## STORED DATA:
════════

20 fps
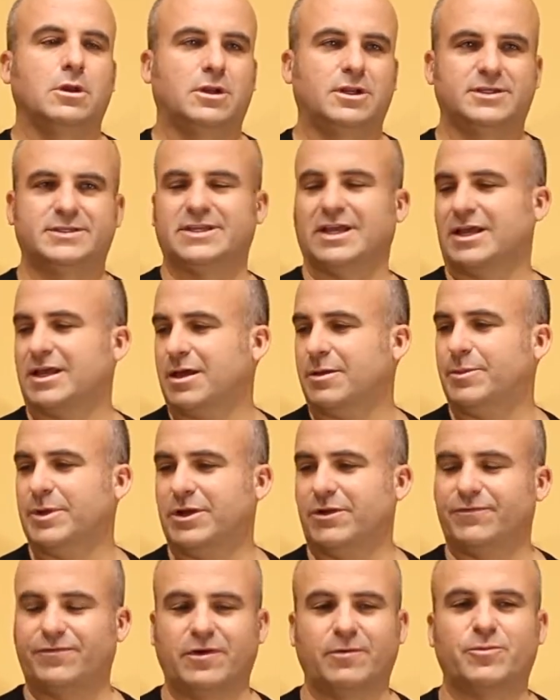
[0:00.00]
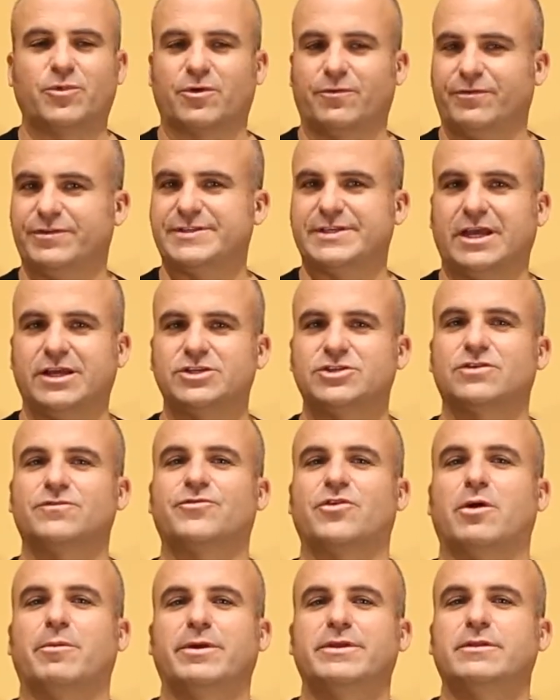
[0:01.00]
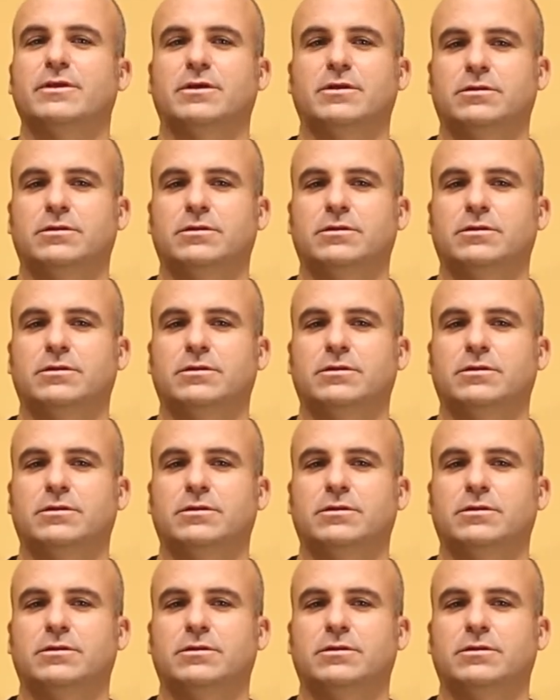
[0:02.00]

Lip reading: Let's take a bit of improvisation from it.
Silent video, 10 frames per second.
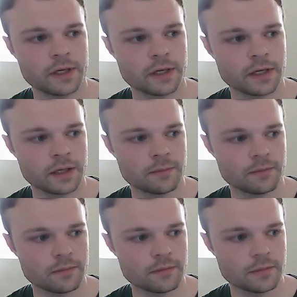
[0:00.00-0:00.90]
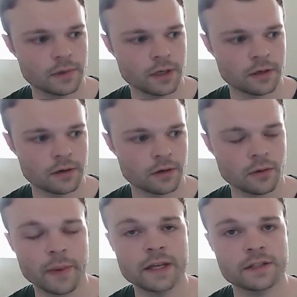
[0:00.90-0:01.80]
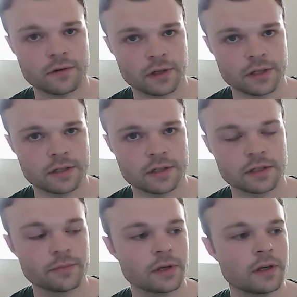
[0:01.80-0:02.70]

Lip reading: a romantic relationship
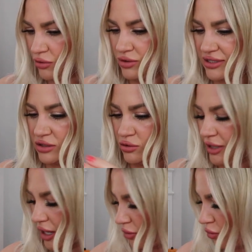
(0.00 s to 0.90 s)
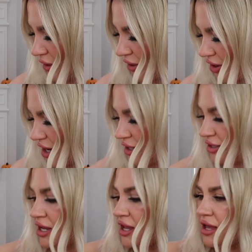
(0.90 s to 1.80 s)
will still be able to wear it.
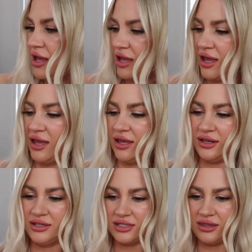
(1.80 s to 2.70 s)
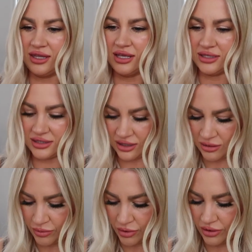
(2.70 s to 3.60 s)
And these are the
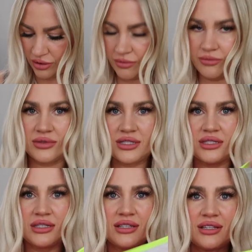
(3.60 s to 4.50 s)
bottoms.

════════

## WHAT YOU HAVE TO DO:
Everything above should be given again exactly, apart from the pictures.

## SOLUTION TO THIS TASK:
20 fps
[0:00.00]
[0:01.00]
[0:02.00]

Lip reading: Let's take a bit of improvisation from it.
Silent video, 10 frames per second.
[0:00.00-0:00.90]
[0:00.90-0:01.80]
[0:01.80-0:02.70]

Lip reading: a romantic relationship
(0.00 s to 0.90 s)
(0.90 s to 1.80 s)
will still be able to wear it.
(1.80 s to 2.70 s)
(2.70 s to 3.60 s)
And these are the
(3.60 s to 4.50 s)
bottoms.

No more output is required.